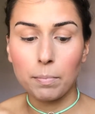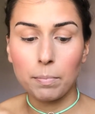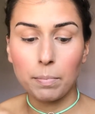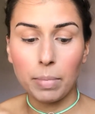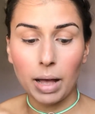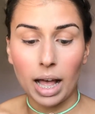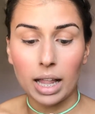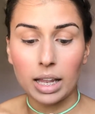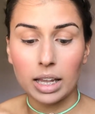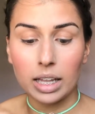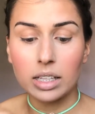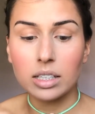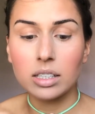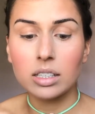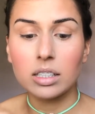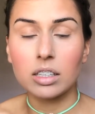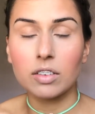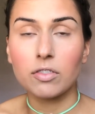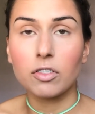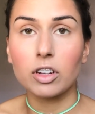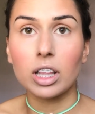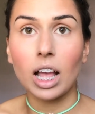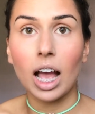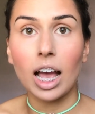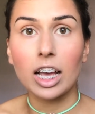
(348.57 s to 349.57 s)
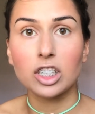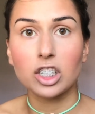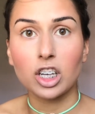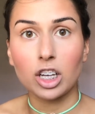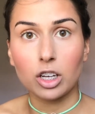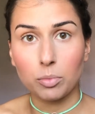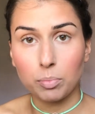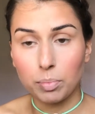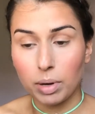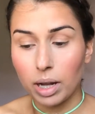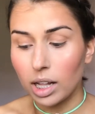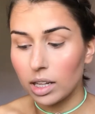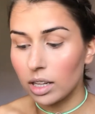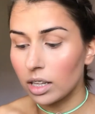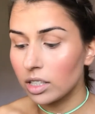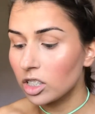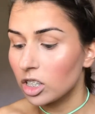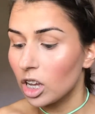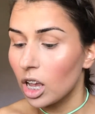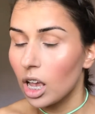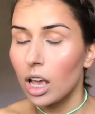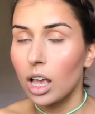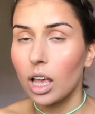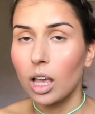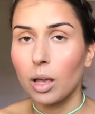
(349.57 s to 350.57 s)
palettes, different eyeshadow
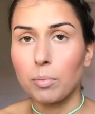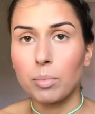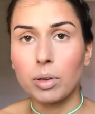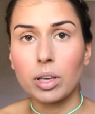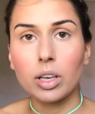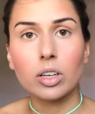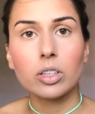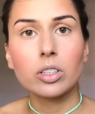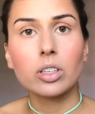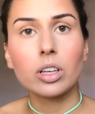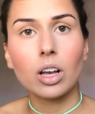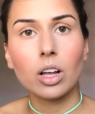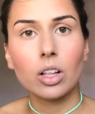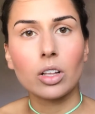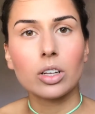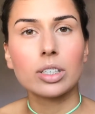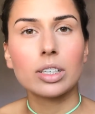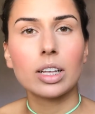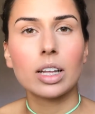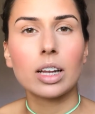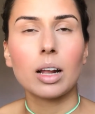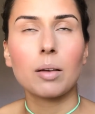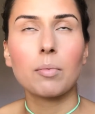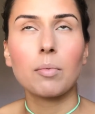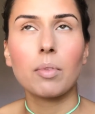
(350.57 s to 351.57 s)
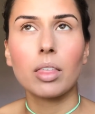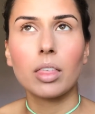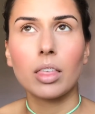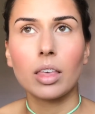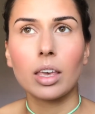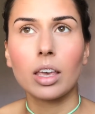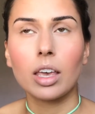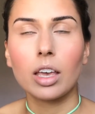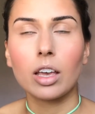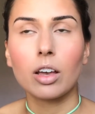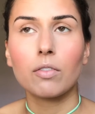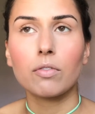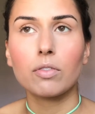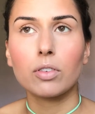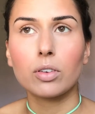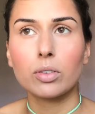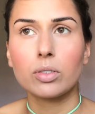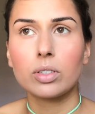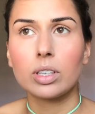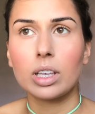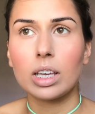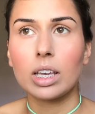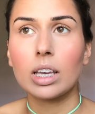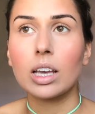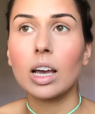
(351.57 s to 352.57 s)
palettes, because the colors that I'm thinking of
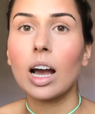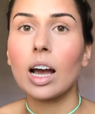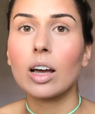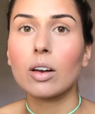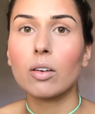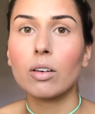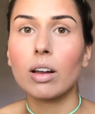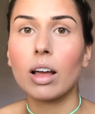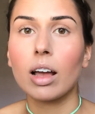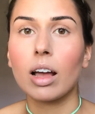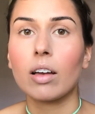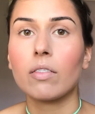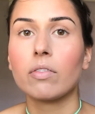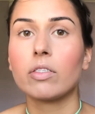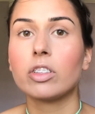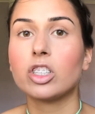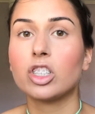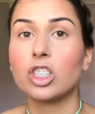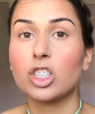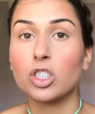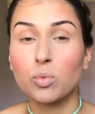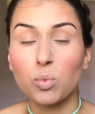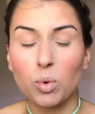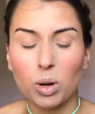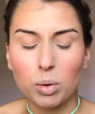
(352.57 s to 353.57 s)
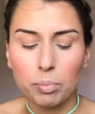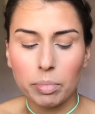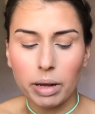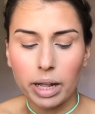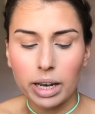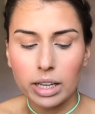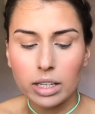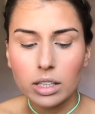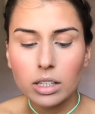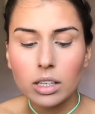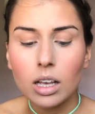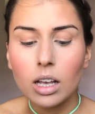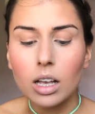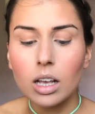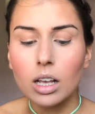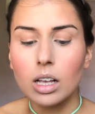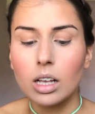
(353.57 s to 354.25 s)
using I don't have in just one palette.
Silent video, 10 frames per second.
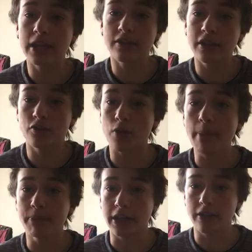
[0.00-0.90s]

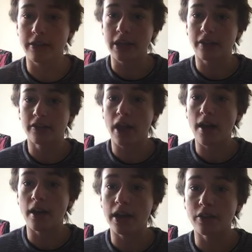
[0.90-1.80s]
disrupting things
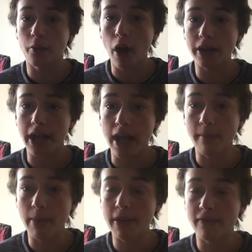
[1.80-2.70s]
in the run
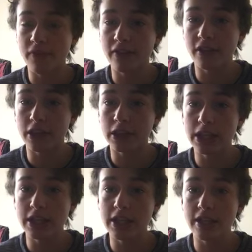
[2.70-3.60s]
game. I mean,
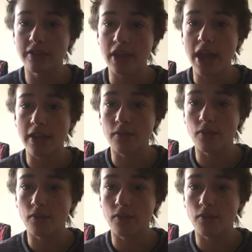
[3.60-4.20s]
physically, he is a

──────

_EXERCISE INSTRUCTIONS_
Every line above is to be duplicated exactly; no picture should be carried over.

_ANSWER TO THIS TASK_
(348.57 s to 349.57 s)
(349.57 s to 350.57 s)
palettes, different eyeshadow
(350.57 s to 351.57 s)
(351.57 s to 352.57 s)
palettes, because the colors that I'm thinking of
(352.57 s to 353.57 s)
(353.57 s to 354.25 s)
using I don't have in just one palette.
Silent video, 10 frames per second.
[0.00-0.90s]

[0.90-1.80s]
disrupting things
[1.80-2.70s]
in the run
[2.70-3.60s]
game. I mean,
[3.60-4.20s]
physically, he is a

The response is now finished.